Content starts
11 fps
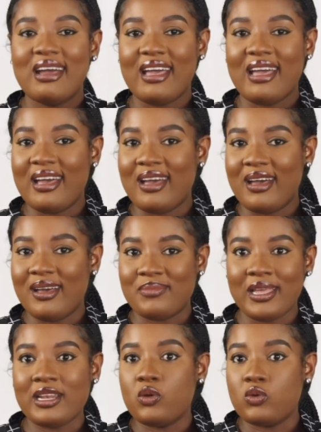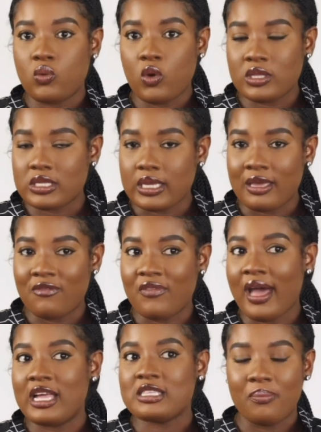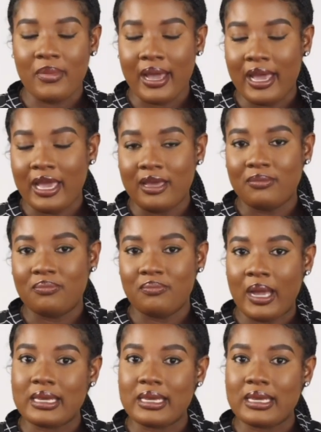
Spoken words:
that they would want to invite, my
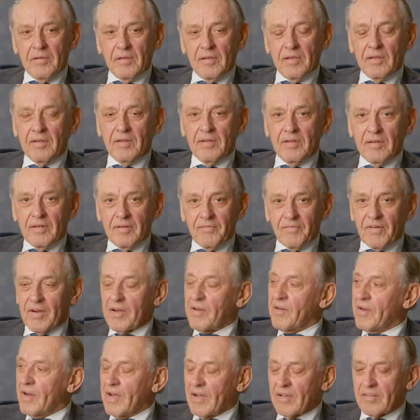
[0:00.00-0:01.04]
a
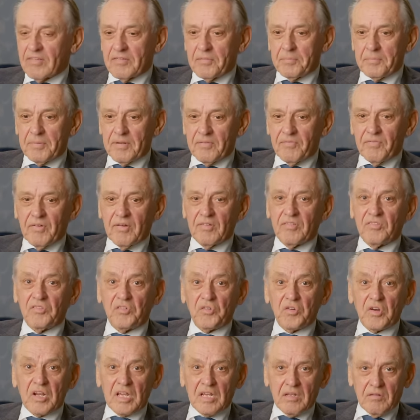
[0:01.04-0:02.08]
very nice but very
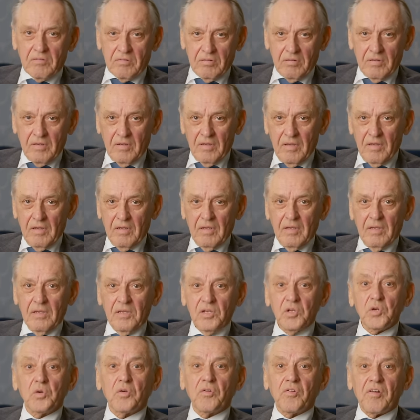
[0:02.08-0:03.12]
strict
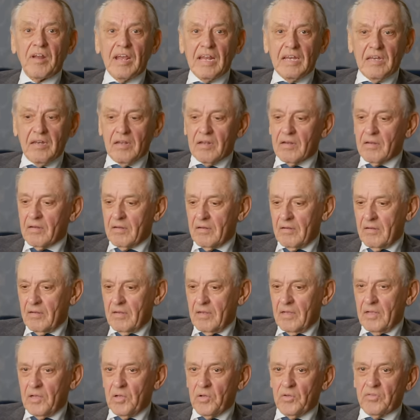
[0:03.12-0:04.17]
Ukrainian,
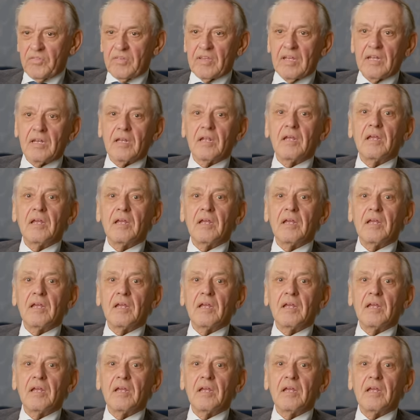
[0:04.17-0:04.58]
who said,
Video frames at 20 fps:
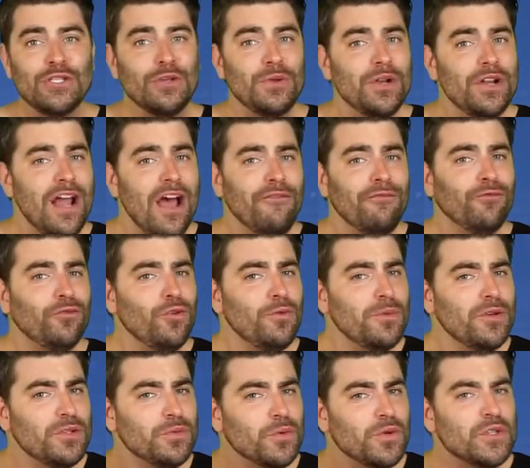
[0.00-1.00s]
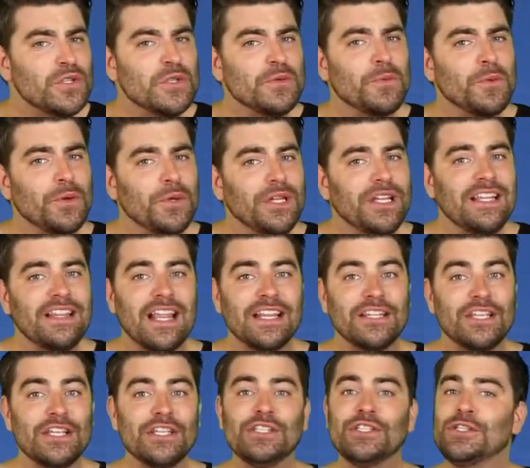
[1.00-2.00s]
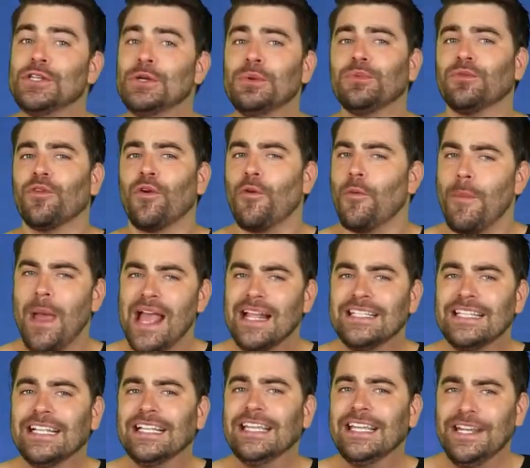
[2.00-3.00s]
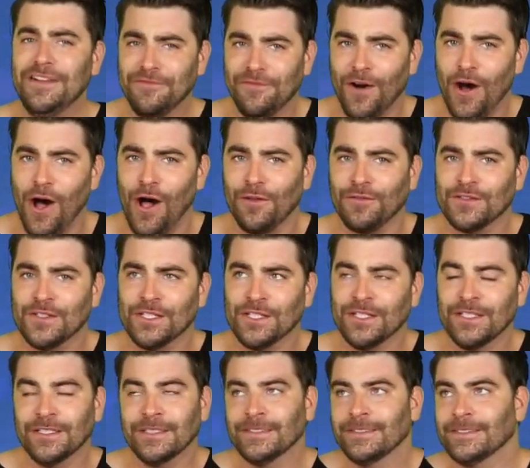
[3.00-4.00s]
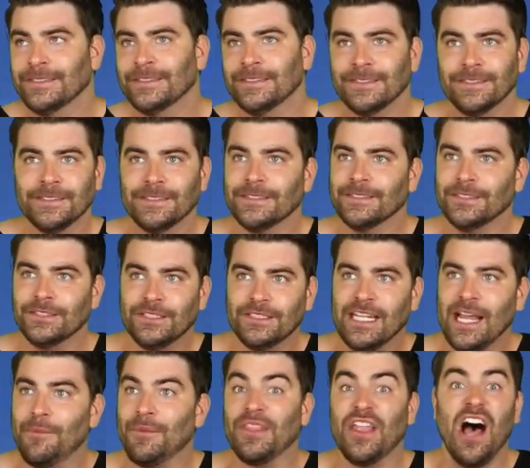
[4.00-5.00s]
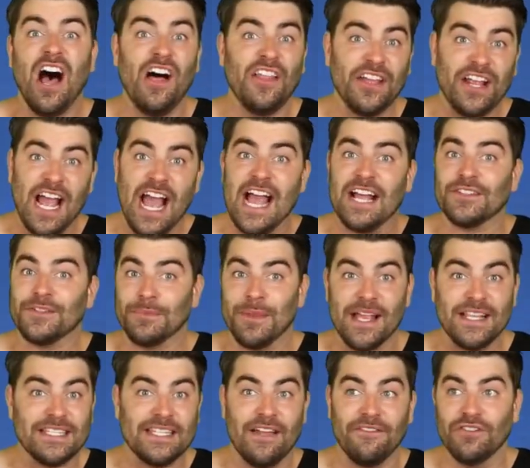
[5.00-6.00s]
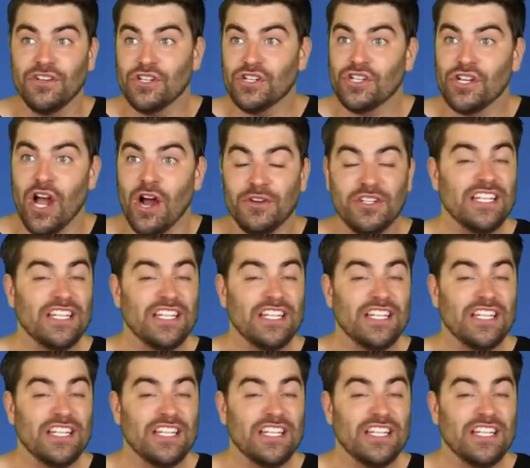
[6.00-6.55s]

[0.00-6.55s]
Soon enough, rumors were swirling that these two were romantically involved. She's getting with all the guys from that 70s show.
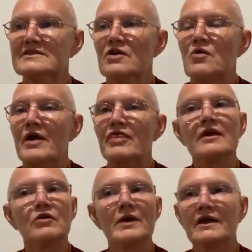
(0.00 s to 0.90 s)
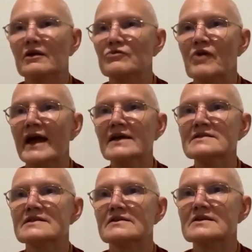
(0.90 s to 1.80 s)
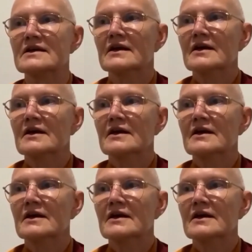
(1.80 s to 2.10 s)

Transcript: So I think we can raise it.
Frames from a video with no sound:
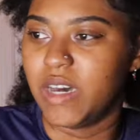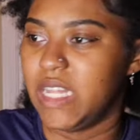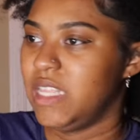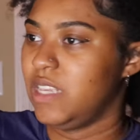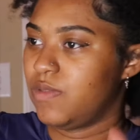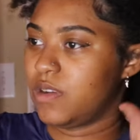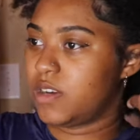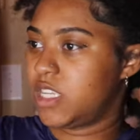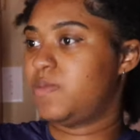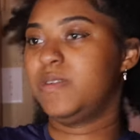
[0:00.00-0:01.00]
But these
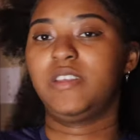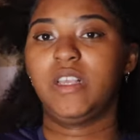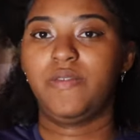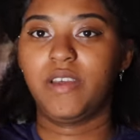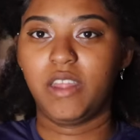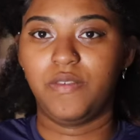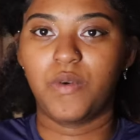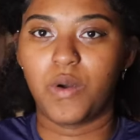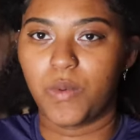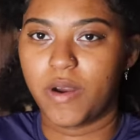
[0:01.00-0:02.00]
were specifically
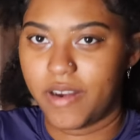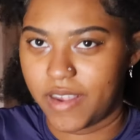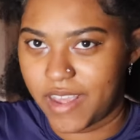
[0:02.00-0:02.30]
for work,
Content ends
Once the pictures are removed, reproduce the remaining entries above exactly.

11 fps
Spoken words:
that they would want to invite, my
[0:00.00-0:01.04]
a
[0:01.04-0:02.08]
very nice but very
[0:02.08-0:03.12]
strict
[0:03.12-0:04.17]
Ukrainian,
[0:04.17-0:04.58]
who said,
Video frames at 20 fps:
[0.00-1.00s]
[1.00-2.00s]
[2.00-3.00s]
[3.00-4.00s]
[4.00-5.00s]
[5.00-6.00s]
[6.00-6.55s]

[0.00-6.55s]
Soon enough, rumors were swirling that these two were romantically involved. She's getting with all the guys from that 70s show.
(0.00 s to 0.90 s)
(0.90 s to 1.80 s)
(1.80 s to 2.10 s)

Transcript: So I think we can raise it.
Frames from a video with no sound:
[0:00.00-0:01.00]
But these
[0:01.00-0:02.00]
were specifically
[0:02.00-0:02.30]
for work,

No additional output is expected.